In effetti nelle antiche religioni “solari” si festeggiava la nascita del dio-sole che corrispondeva all’inizio di una nuova fase. Con l’incarnazione del bambinello nel mondo cristiano, si rappresenta simbolicamente la  nuova era, il nuovo corso, cioè l’epifania della coscienza.

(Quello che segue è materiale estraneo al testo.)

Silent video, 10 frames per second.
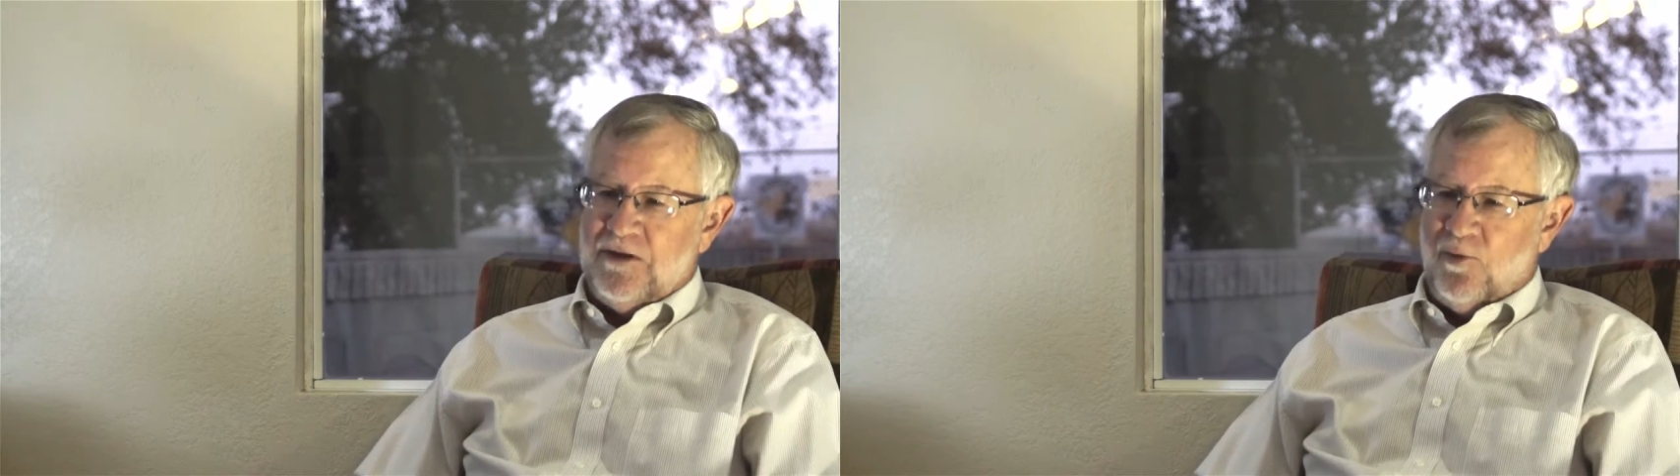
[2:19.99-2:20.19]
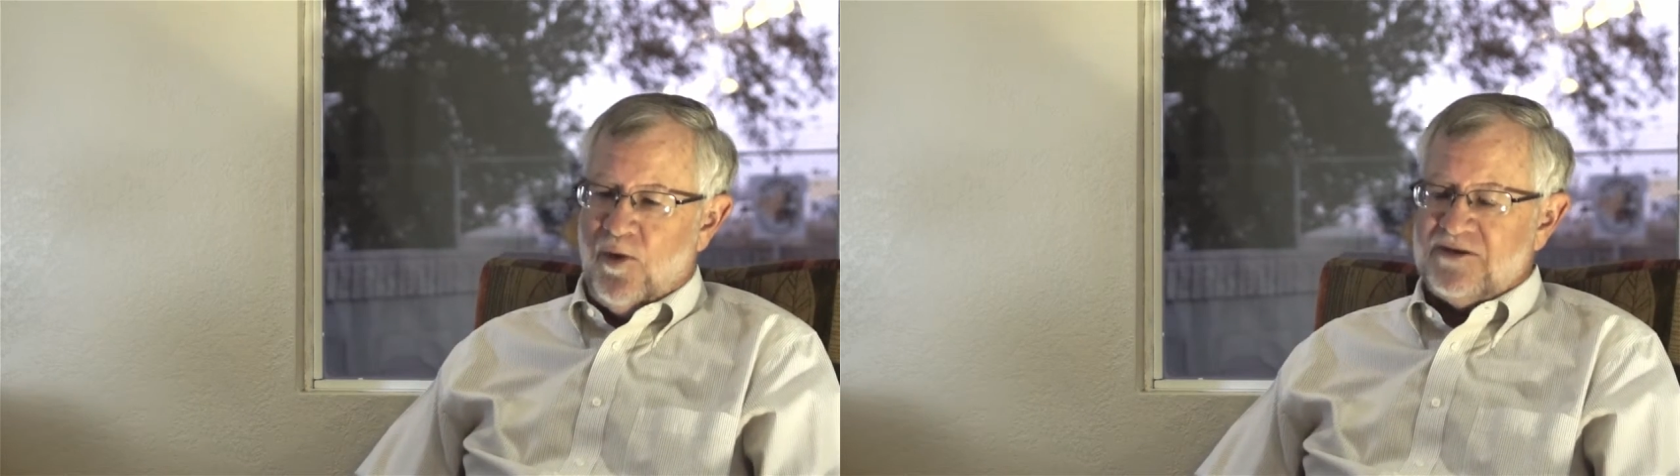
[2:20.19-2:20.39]

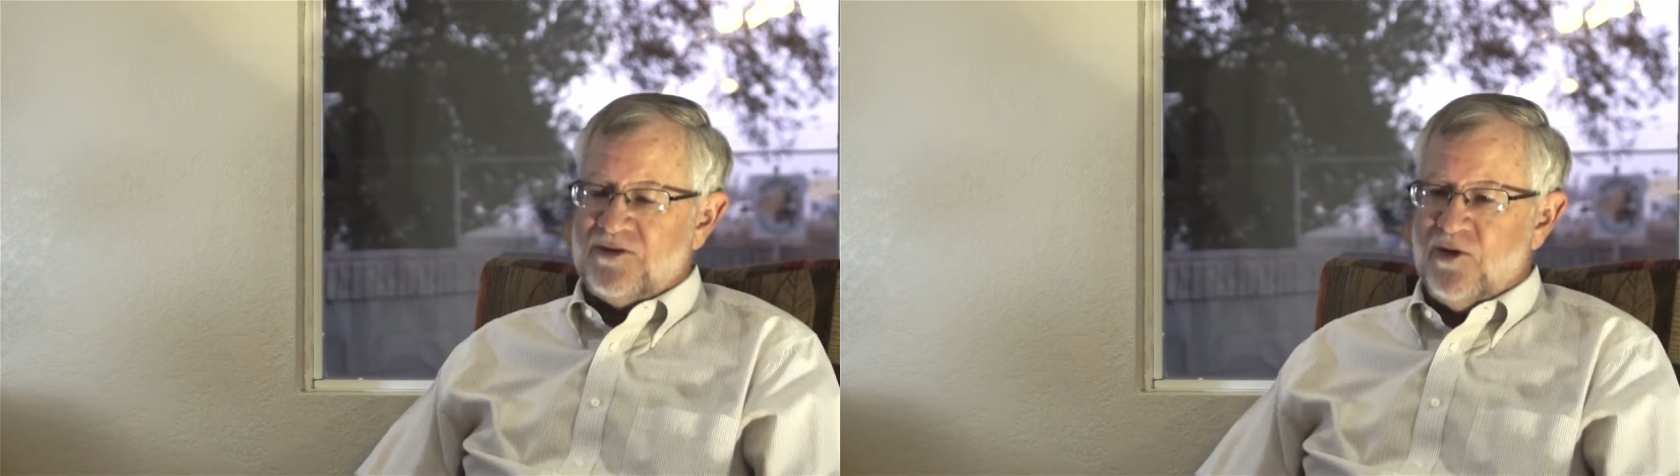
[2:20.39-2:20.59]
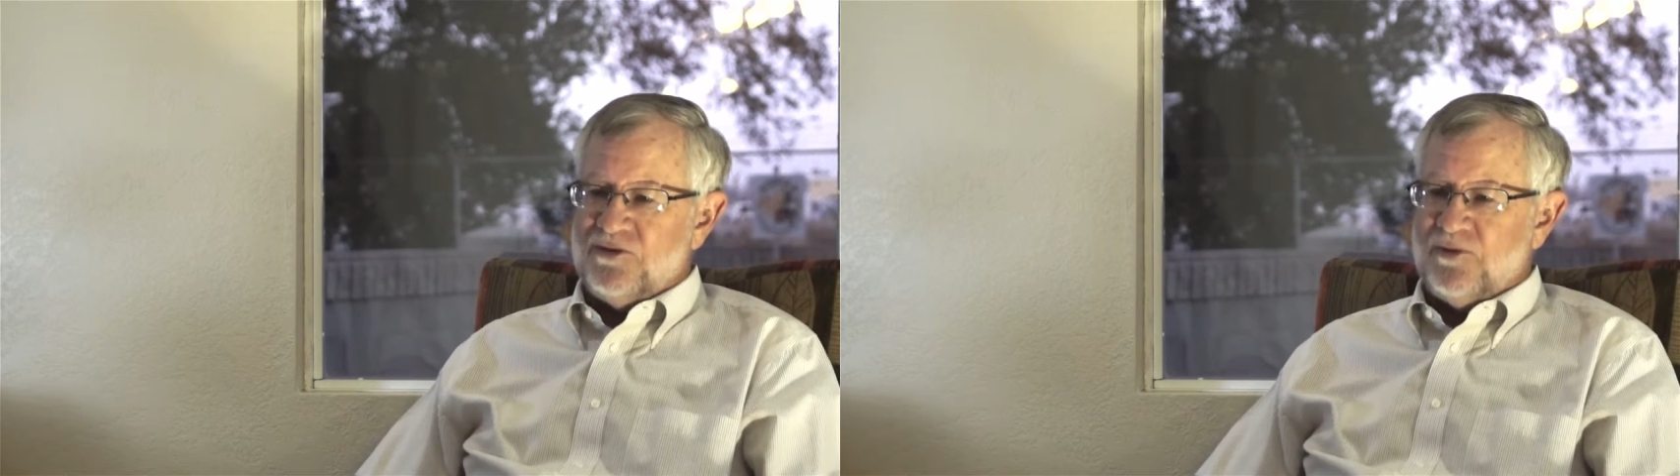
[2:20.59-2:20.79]
West
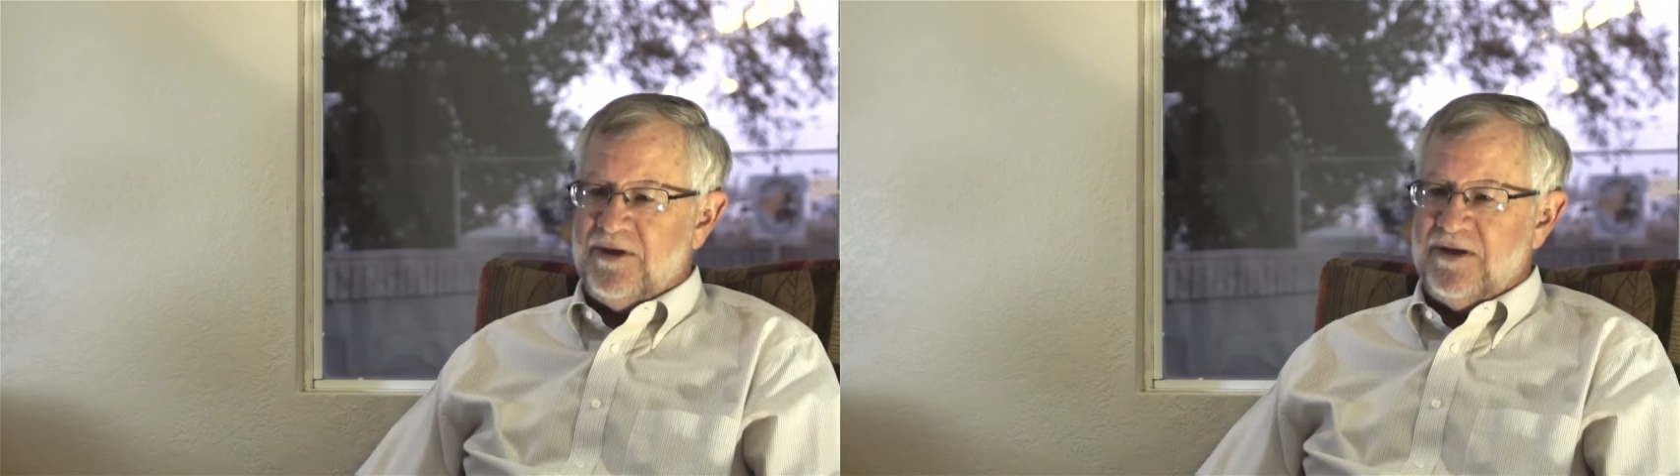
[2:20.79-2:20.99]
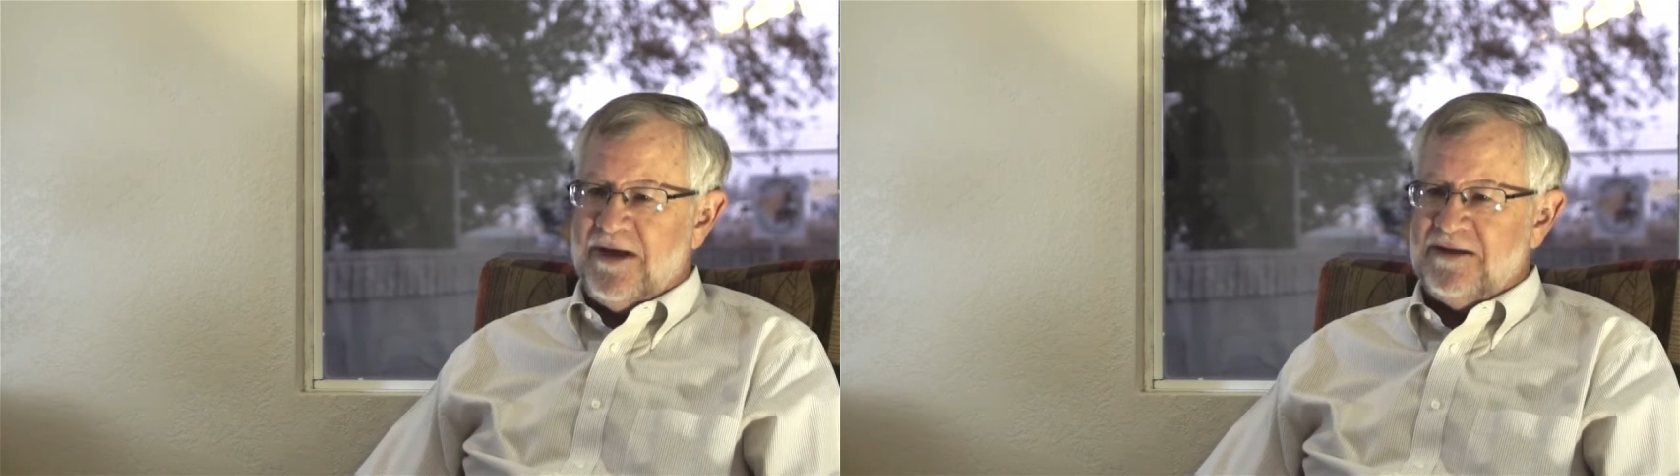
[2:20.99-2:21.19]
Coast
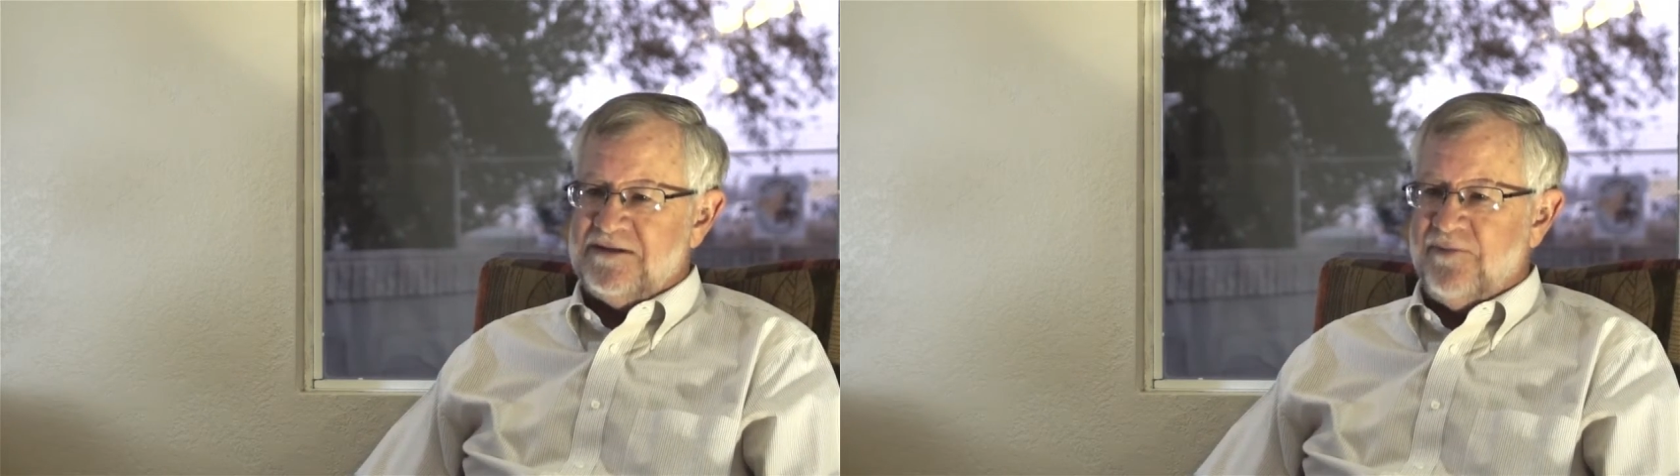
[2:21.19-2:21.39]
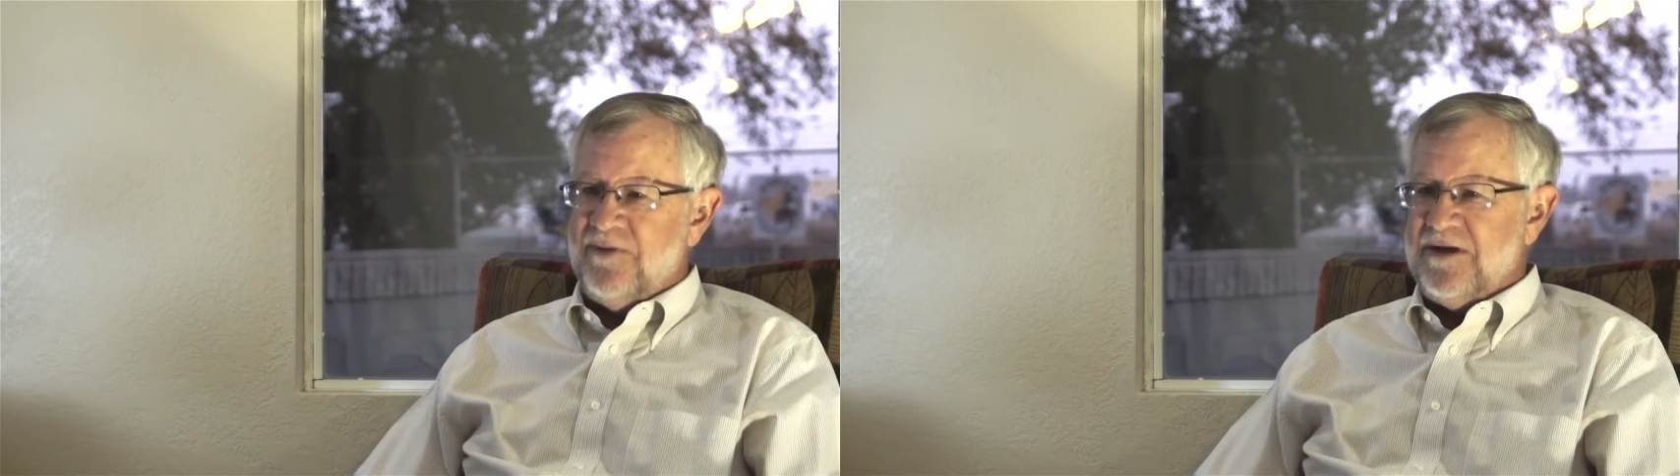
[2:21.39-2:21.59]
Relays
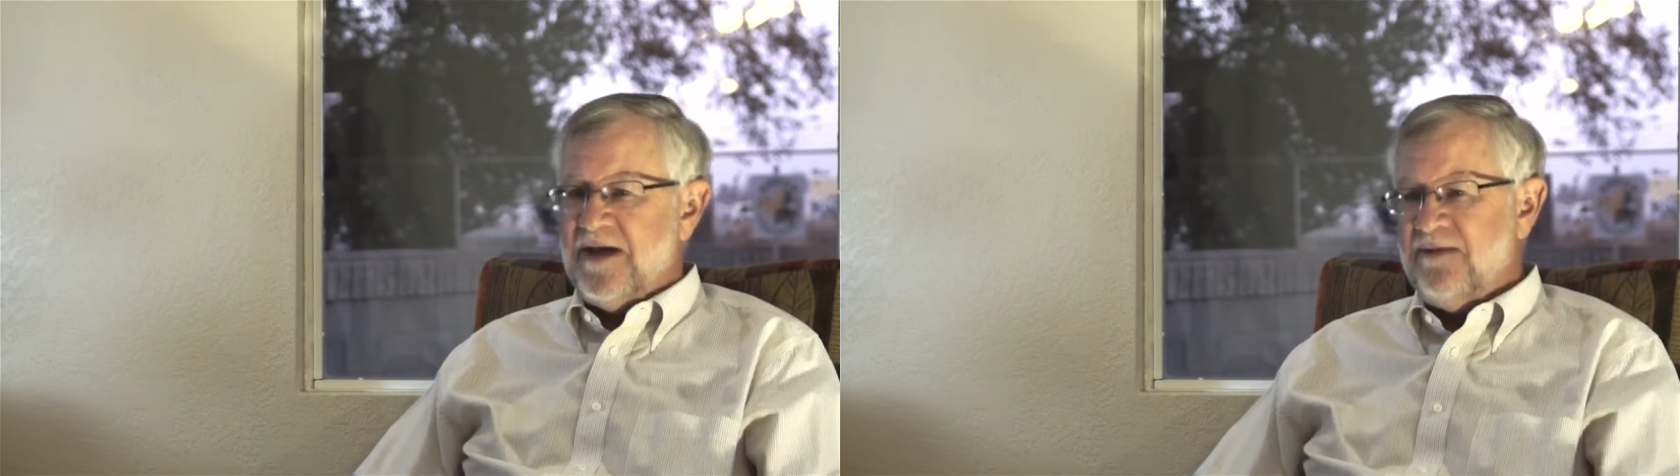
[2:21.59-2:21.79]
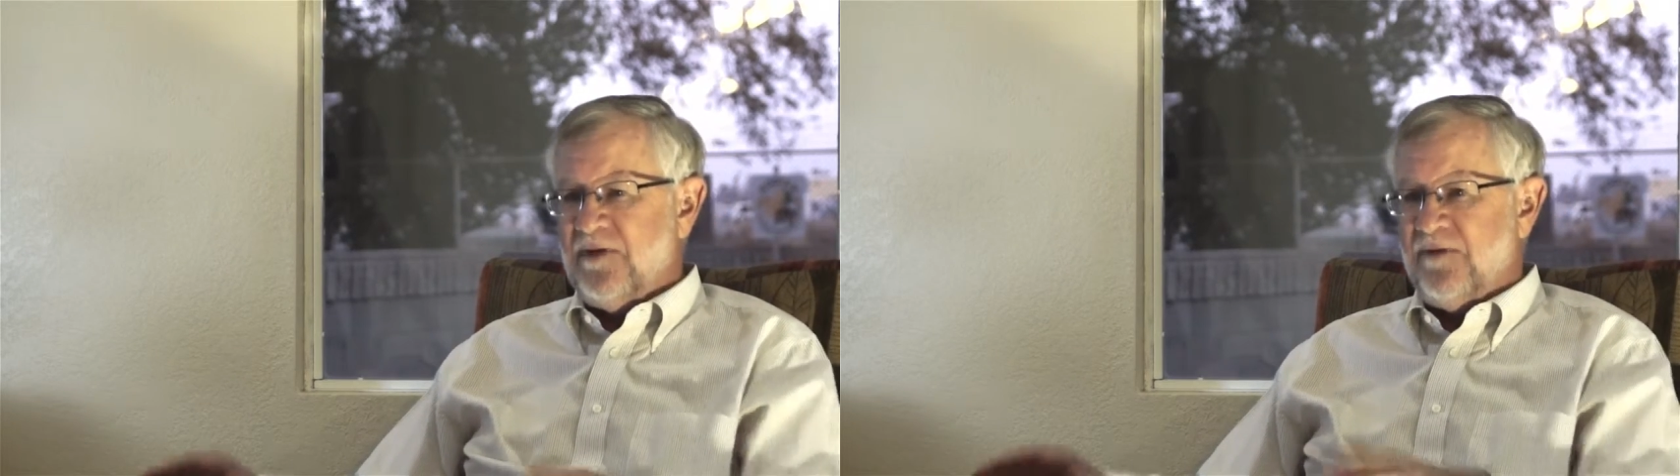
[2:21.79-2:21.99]
that became the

Poi il Natale con i suoi riti antichi ci offre altri simboli. Pensiamo al presepe. E’ una tradizione antica che si rinnova ogni  anno attraverso cui l’inconscio collettivo si manifesta. Figure come il bue, l’asino, la grotta i pastori, i Magi, non solo rinarrano la storia della nascita di Gesù, ma sono metafore antiche. I due animali presenti accanto alla mangiatoia alludono non solo alle forze benefiche e malefiche che il Cristo dominerà, ma anche agli aspetti animali e istintuali che si integrano e trovano spazio nella grotta, simbolo del cosmo.

In antichità non solo la grotta ma anche gli antri e le caverne erano considerati luoghi sacri, di iniziazione e di culto dove nella ritualità cristiana si manifesta il divino. Essa rimanda al sacro che si rende visibile e alla cavità oscura e sotterranea entro la quale  però avviene la nascita. Proprio  nella grotta-caverna, come in un crogiuolo alchemico, si combinano e si compongono le forze interiori dell’inconscio, le energie telluriche che si trasformano e consentono il passaggio, la nascita e la rigenerazione. E’ il luogo, dunque, dell’identificazione, lo spazio in cui si compie il processo di interiorizzazione psicologica che libera l’individuo dalla dipendenza e lo dispone ad entrare in rapporto con il mondo esterno e la realtà circostante.